> _What you should do_: Without including any images, repeat the listing below exactly.

> _Materials provided_:
☆ ☆ ☆
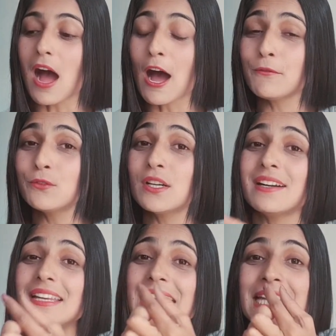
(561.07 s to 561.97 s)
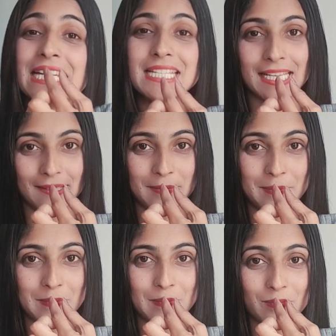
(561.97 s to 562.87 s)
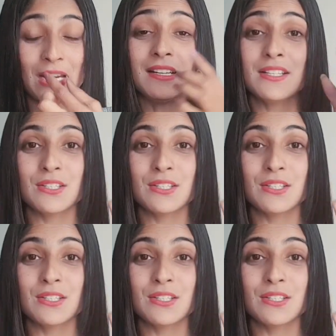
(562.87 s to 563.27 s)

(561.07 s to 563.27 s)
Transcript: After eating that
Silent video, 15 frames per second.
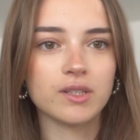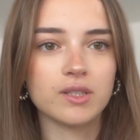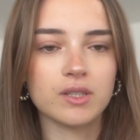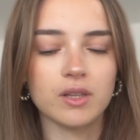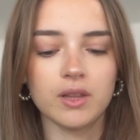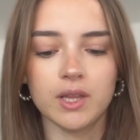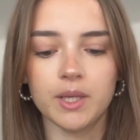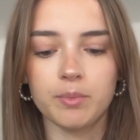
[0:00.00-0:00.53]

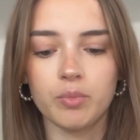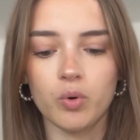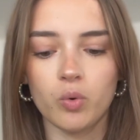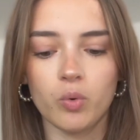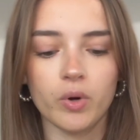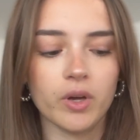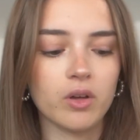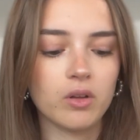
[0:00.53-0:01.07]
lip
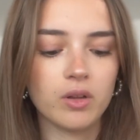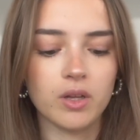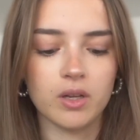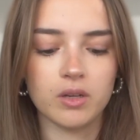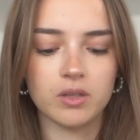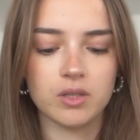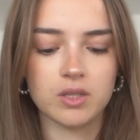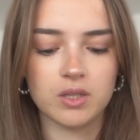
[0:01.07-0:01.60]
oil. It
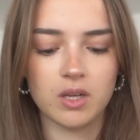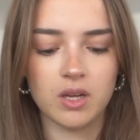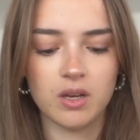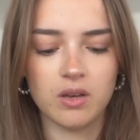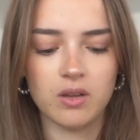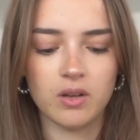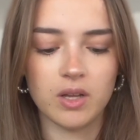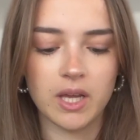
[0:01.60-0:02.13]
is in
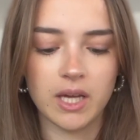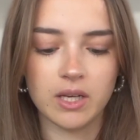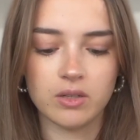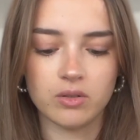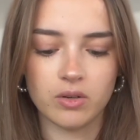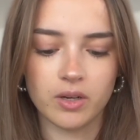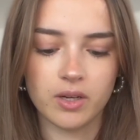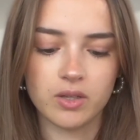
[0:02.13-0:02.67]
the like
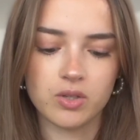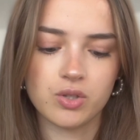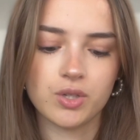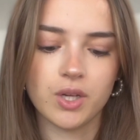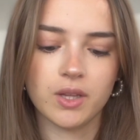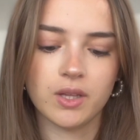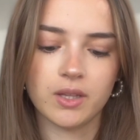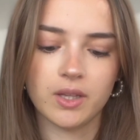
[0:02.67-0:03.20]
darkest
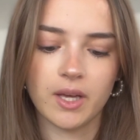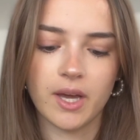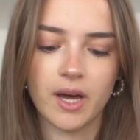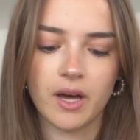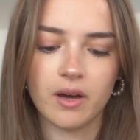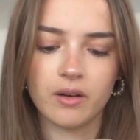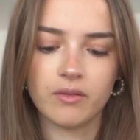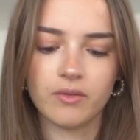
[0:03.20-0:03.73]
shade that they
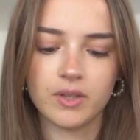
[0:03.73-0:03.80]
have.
☆ ☆ ☆
> _Exercise output_:
(561.07 s to 561.97 s)
(561.97 s to 562.87 s)
(562.87 s to 563.27 s)

(561.07 s to 563.27 s)
Transcript: After eating that
Silent video, 15 frames per second.
[0:00.00-0:00.53]

[0:00.53-0:01.07]
lip
[0:01.07-0:01.60]
oil. It
[0:01.60-0:02.13]
is in
[0:02.13-0:02.67]
the like
[0:02.67-0:03.20]
darkest
[0:03.20-0:03.73]
shade that they
[0:03.73-0:03.80]
have.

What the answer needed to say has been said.